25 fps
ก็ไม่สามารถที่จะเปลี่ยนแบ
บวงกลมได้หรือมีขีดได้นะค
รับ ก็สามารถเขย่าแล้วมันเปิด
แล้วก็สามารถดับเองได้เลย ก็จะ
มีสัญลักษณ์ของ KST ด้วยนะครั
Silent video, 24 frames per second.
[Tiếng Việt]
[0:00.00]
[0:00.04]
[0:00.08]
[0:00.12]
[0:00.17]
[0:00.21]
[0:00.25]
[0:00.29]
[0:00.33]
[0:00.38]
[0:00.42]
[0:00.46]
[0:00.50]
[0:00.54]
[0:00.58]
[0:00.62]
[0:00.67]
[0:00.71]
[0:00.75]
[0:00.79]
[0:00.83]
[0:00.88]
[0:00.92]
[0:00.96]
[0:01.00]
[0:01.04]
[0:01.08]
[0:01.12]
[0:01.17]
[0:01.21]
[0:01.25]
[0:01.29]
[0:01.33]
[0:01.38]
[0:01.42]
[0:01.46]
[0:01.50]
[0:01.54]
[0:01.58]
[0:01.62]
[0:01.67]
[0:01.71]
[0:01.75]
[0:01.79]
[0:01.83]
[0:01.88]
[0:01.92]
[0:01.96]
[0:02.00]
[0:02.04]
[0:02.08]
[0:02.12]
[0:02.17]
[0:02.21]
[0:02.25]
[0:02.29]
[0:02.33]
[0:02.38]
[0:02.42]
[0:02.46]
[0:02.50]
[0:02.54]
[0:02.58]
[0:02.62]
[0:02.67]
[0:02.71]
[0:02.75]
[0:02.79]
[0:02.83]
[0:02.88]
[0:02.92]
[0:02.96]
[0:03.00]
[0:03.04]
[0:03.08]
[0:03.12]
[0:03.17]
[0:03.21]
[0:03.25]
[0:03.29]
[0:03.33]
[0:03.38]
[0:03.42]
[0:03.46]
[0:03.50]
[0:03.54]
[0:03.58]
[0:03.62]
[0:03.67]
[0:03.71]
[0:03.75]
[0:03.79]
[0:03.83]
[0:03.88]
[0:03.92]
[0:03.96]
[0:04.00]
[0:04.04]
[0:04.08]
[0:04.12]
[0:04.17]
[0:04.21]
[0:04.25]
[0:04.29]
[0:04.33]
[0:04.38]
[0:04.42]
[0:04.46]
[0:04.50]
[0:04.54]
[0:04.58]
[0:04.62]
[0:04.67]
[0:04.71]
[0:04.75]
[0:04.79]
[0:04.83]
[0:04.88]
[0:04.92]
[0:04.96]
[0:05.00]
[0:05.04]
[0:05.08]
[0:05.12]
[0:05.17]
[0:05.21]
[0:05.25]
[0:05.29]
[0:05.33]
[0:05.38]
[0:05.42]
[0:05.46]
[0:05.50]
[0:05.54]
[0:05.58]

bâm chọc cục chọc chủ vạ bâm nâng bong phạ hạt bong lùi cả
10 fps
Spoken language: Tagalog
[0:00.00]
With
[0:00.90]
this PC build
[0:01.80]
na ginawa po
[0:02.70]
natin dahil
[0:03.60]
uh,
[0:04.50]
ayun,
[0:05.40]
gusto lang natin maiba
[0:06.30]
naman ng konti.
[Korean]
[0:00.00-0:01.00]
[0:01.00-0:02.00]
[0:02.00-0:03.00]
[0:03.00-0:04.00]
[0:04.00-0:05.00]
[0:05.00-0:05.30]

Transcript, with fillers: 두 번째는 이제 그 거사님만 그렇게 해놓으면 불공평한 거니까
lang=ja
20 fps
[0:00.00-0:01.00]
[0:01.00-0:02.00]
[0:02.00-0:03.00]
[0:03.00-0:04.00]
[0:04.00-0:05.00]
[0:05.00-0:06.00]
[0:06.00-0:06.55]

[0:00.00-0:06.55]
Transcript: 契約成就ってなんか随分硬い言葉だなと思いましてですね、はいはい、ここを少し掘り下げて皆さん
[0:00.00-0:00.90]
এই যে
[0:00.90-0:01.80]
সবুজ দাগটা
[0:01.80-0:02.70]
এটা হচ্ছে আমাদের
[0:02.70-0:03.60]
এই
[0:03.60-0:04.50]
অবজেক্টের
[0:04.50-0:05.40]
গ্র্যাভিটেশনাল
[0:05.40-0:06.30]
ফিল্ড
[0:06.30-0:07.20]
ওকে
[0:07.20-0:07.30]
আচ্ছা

Problem to work on >> Recopy the entries above exactly, with every line included.

Task solution >>
25 fps
ก็ไม่สามารถที่จะเปลี่ยนแบ
บวงกลมได้หรือมีขีดได้นะค
รับ ก็สามารถเขย่าแล้วมันเปิด
แล้วก็สามารถดับเองได้เลย ก็จะ
มีสัญลักษณ์ของ KST ด้วยนะครั
Silent video, 24 frames per second.
[Tiếng Việt]
[0:00.00]
[0:00.04]
[0:00.08]
[0:00.12]
[0:00.17]
[0:00.21]
[0:00.25]
[0:00.29]
[0:00.33]
[0:00.38]
[0:00.42]
[0:00.46]
[0:00.50]
[0:00.54]
[0:00.58]
[0:00.62]
[0:00.67]
[0:00.71]
[0:00.75]
[0:00.79]
[0:00.83]
[0:00.88]
[0:00.92]
[0:00.96]
[0:01.00]
[0:01.04]
[0:01.08]
[0:01.12]
[0:01.17]
[0:01.21]
[0:01.25]
[0:01.29]
[0:01.33]
[0:01.38]
[0:01.42]
[0:01.46]
[0:01.50]
[0:01.54]
[0:01.58]
[0:01.62]
[0:01.67]
[0:01.71]
[0:01.75]
[0:01.79]
[0:01.83]
[0:01.88]
[0:01.92]
[0:01.96]
[0:02.00]
[0:02.04]
[0:02.08]
[0:02.12]
[0:02.17]
[0:02.21]
[0:02.25]
[0:02.29]
[0:02.33]
[0:02.38]
[0:02.42]
[0:02.46]
[0:02.50]
[0:02.54]
[0:02.58]
[0:02.62]
[0:02.67]
[0:02.71]
[0:02.75]
[0:02.79]
[0:02.83]
[0:02.88]
[0:02.92]
[0:02.96]
[0:03.00]
[0:03.04]
[0:03.08]
[0:03.12]
[0:03.17]
[0:03.21]
[0:03.25]
[0:03.29]
[0:03.33]
[0:03.38]
[0:03.42]
[0:03.46]
[0:03.50]
[0:03.54]
[0:03.58]
[0:03.62]
[0:03.67]
[0:03.71]
[0:03.75]
[0:03.79]
[0:03.83]
[0:03.88]
[0:03.92]
[0:03.96]
[0:04.00]
[0:04.04]
[0:04.08]
[0:04.12]
[0:04.17]
[0:04.21]
[0:04.25]
[0:04.29]
[0:04.33]
[0:04.38]
[0:04.42]
[0:04.46]
[0:04.50]
[0:04.54]
[0:04.58]
[0:04.62]
[0:04.67]
[0:04.71]
[0:04.75]
[0:04.79]
[0:04.83]
[0:04.88]
[0:04.92]
[0:04.96]
[0:05.00]
[0:05.04]
[0:05.08]
[0:05.12]
[0:05.17]
[0:05.21]
[0:05.25]
[0:05.29]
[0:05.33]
[0:05.38]
[0:05.42]
[0:05.46]
[0:05.50]
[0:05.54]
[0:05.58]

bâm chọc cục chọc chủ vạ bâm nâng bong phạ hạt bong lùi cả
10 fps
Spoken language: Tagalog
[0:00.00]
With
[0:00.90]
this PC build
[0:01.80]
na ginawa po
[0:02.70]
natin dahil
[0:03.60]
uh,
[0:04.50]
ayun,
[0:05.40]
gusto lang natin maiba
[0:06.30]
naman ng konti.
[Korean]
[0:00.00-0:01.00]
[0:01.00-0:02.00]
[0:02.00-0:03.00]
[0:03.00-0:04.00]
[0:04.00-0:05.00]
[0:05.00-0:05.30]

Transcript, with fillers: 두 번째는 이제 그 거사님만 그렇게 해놓으면 불공평한 거니까
lang=ja
20 fps
[0:00.00-0:01.00]
[0:01.00-0:02.00]
[0:02.00-0:03.00]
[0:03.00-0:04.00]
[0:04.00-0:05.00]
[0:05.00-0:06.00]
[0:06.00-0:06.55]

[0:00.00-0:06.55]
Transcript: 契約成就ってなんか随分硬い言葉だなと思いましてですね、はいはい、ここを少し掘り下げて皆さん
[0:00.00-0:00.90]
এই যে
[0:00.90-0:01.80]
সবুজ দাগটা
[0:01.80-0:02.70]
এটা হচ্ছে আমাদের
[0:02.70-0:03.60]
এই
[0:03.60-0:04.50]
অবজেক্টের
[0:04.50-0:05.40]
গ্র্যাভিটেশনাল
[0:05.40-0:06.30]
ফিল্ড
[0:06.30-0:07.20]
ওকে
[0:07.20-0:07.30]
আচ্ছা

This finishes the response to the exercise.